I sit with that. The office is quiet. Traffic hums three stories below. Rita’s crooked diploma catches a slant of light from the window, and the brass frame needs polishing, and my brain grabs at these details because it’s looking for anywhere else to be.

“You’re telling me the cleanest way out of this might be leaving the practice I’ve been at for twelve years.”

“I’m telling you Sharon holds the thing you spent eighteen years building, and the cleanest way to protect it may be a door that isn’t in her building.” She picks up her pen again. “Do you have a relationship with any physicians outside Ridgeline who might be willing to supervise?”

Dawson Cruz. The name surfaces before I’m ready for it. The occupational medicine physician with the clean charts, the open NP position, and the direct voice on the phone that didn’t waste my time or his.

“Maybe,” I say. “I might.”

“Then I’d start there. Quietly. Before Sharon knows you’re looking.”

I nod.
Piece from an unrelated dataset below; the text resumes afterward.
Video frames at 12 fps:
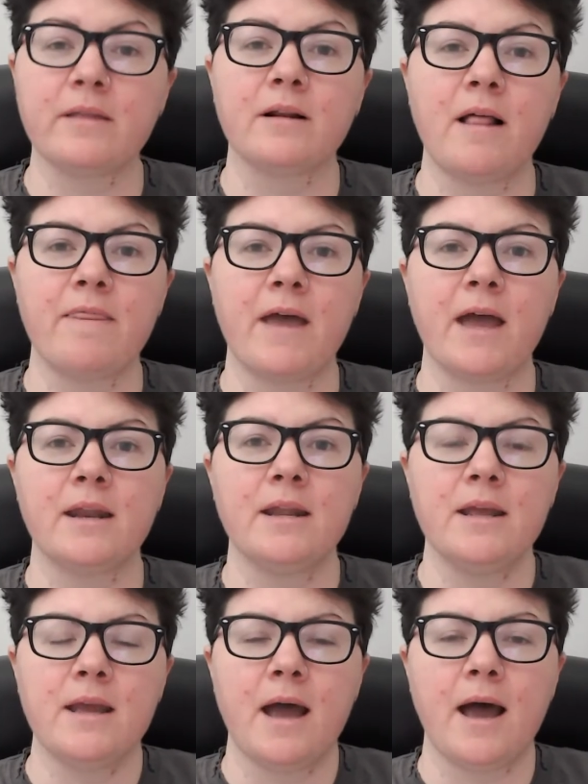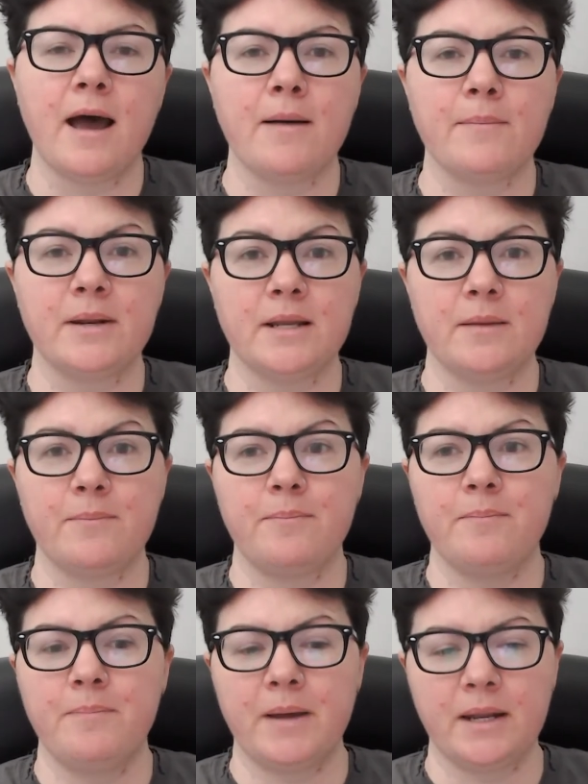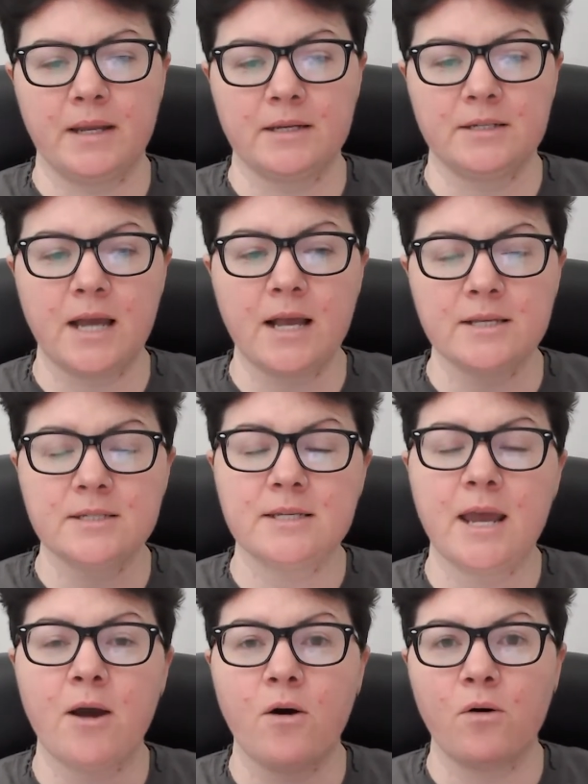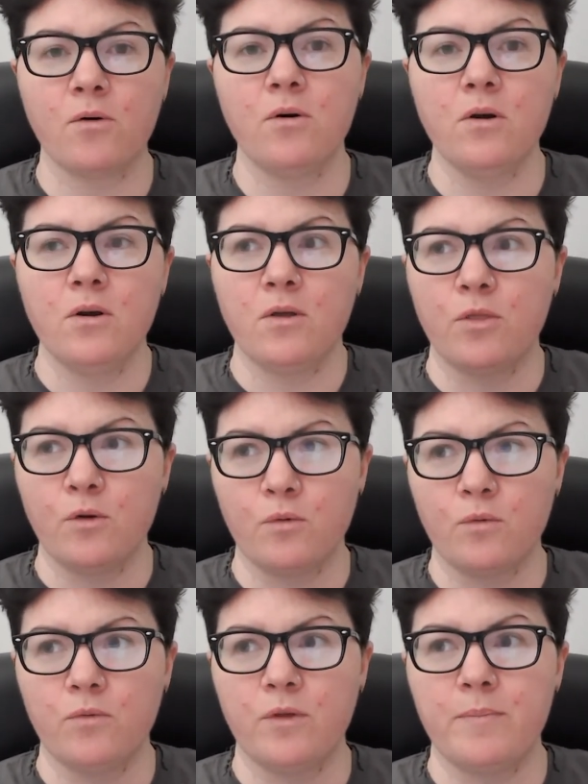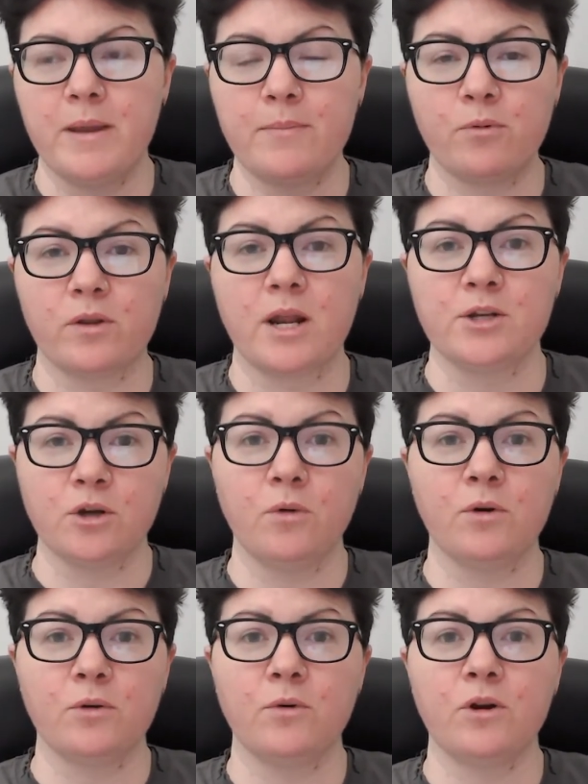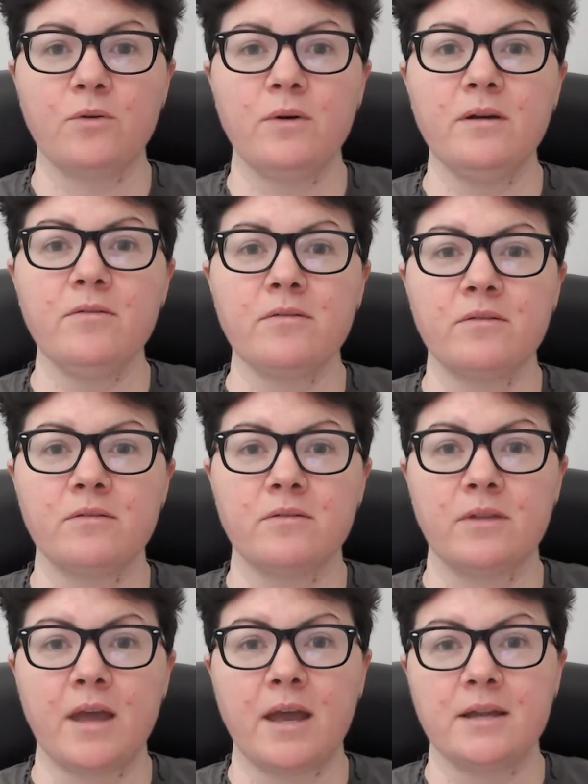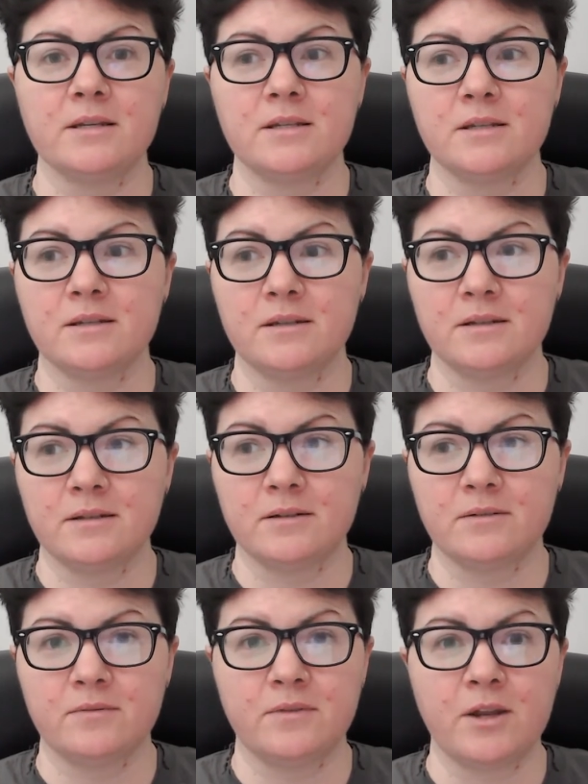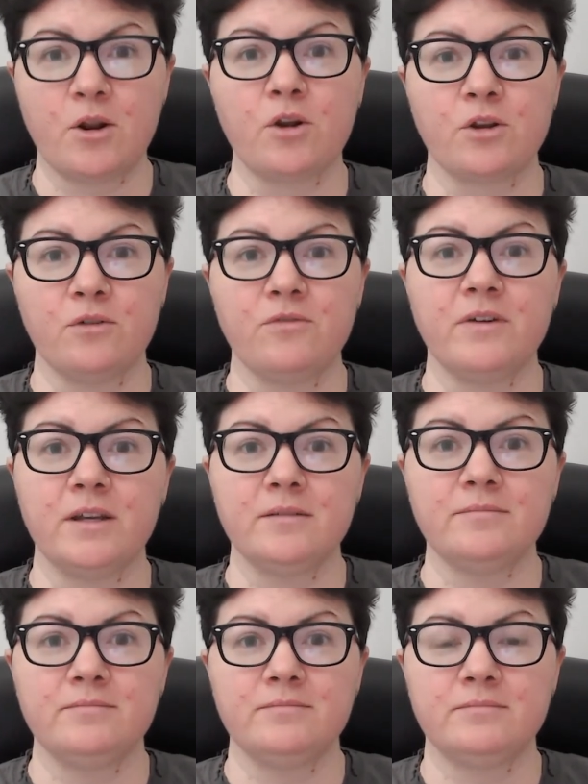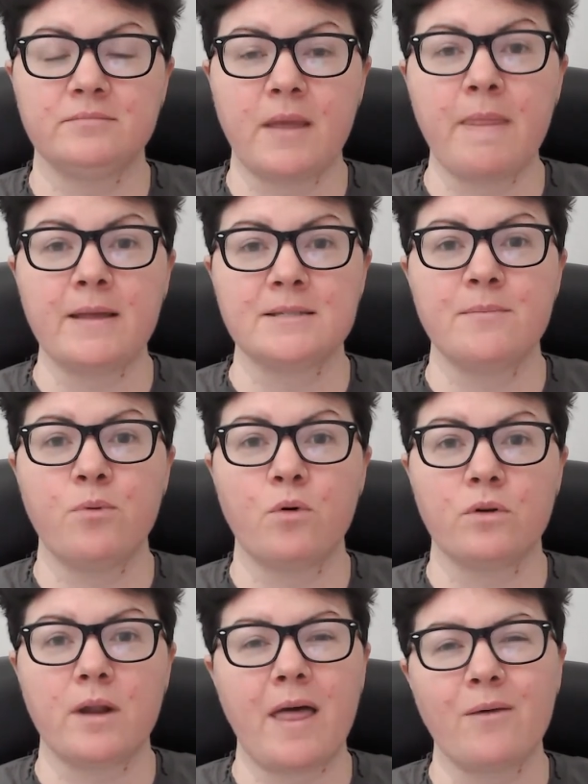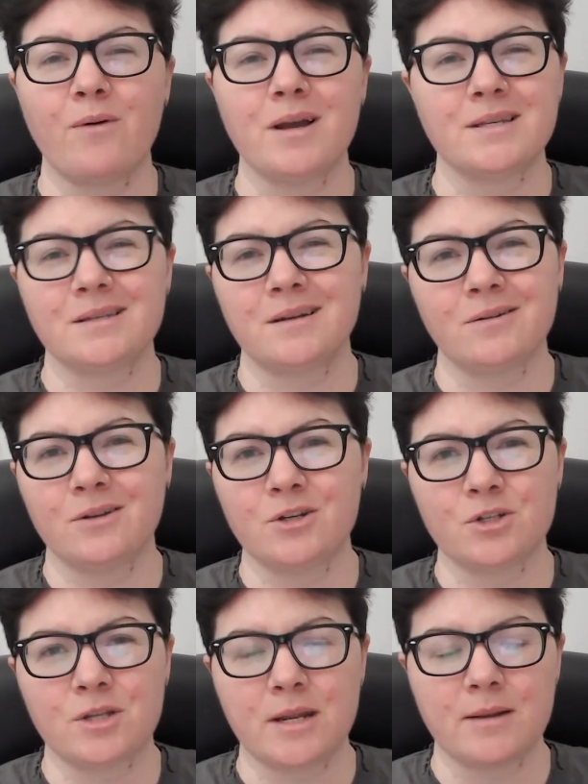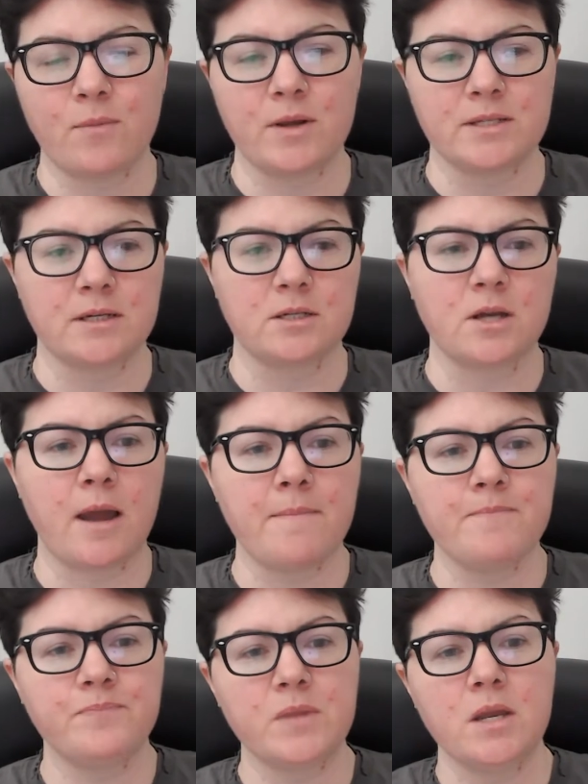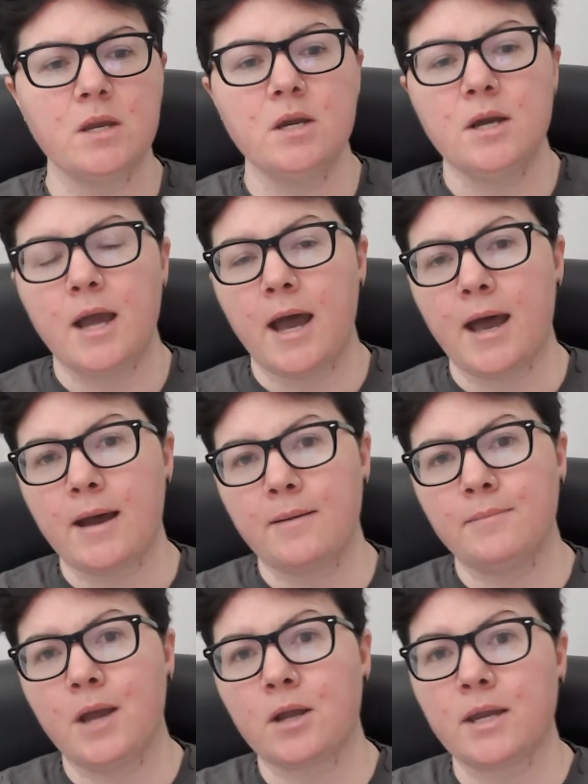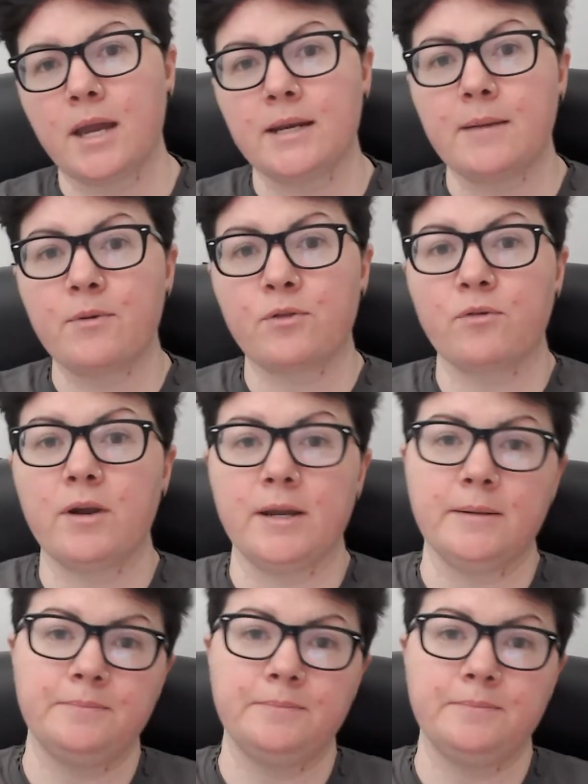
like that. But it does tell the people that I don't want to work with that they're not a good fit. And that's important. Otherwise, you just end up wasting time. Okay, number 3.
Rita tears a sheet from the legal pad and hands it to me, her handwriting listing the three options in that unreadable script, with option three circled twice.

“One more thing,” she says. “Your husband told you that Sharon knows things are ending. That means they’ve been coordinating.

Keep a record of that too. If the affair and the professional retaliation are connected, and if you can show the connection, that changes the math for both the divorce and any Board complaint you might file. ”

I fold the paper and put it in my bag. I thank her. I pay the consultation fee at the front desk, $350 on a credit card that is mine and not shared, and I drive back to Ridgeline for my afternoon clinic with the list in my bag and the name in my head.

Dawson Cruz. The door that isn’t in Sharon’s building.